╭─ Data for the task

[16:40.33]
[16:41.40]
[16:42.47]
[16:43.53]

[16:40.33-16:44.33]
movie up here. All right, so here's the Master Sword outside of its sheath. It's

╰─
╭─ Data for the task

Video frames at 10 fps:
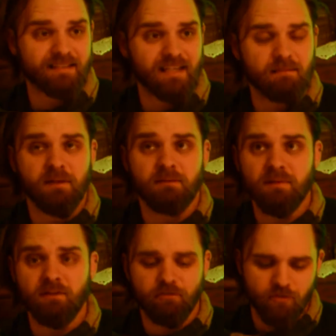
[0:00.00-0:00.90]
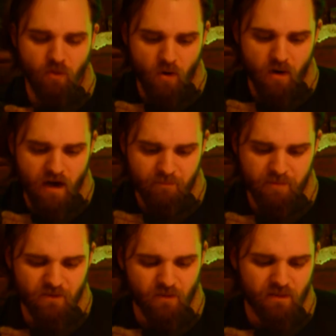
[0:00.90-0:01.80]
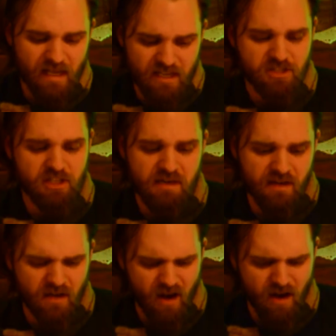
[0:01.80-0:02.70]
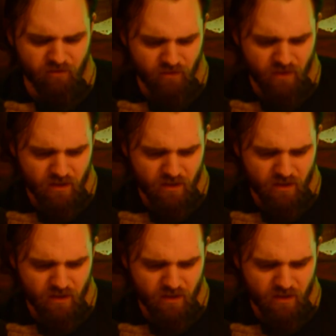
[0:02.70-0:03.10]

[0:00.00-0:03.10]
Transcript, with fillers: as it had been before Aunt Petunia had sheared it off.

╰─

What is expected
All lines above from the one holding "[0:02.70-0:03.10]" to the one holding "Transcript, with fillers: as", inclusive, are to be copied exactly; no other line is wanted.

Final answer
[0:02.70-0:03.10]

[0:00.00-0:03.10]
Transcript, with fillers: as it had been before Aunt Petunia had sheared it off.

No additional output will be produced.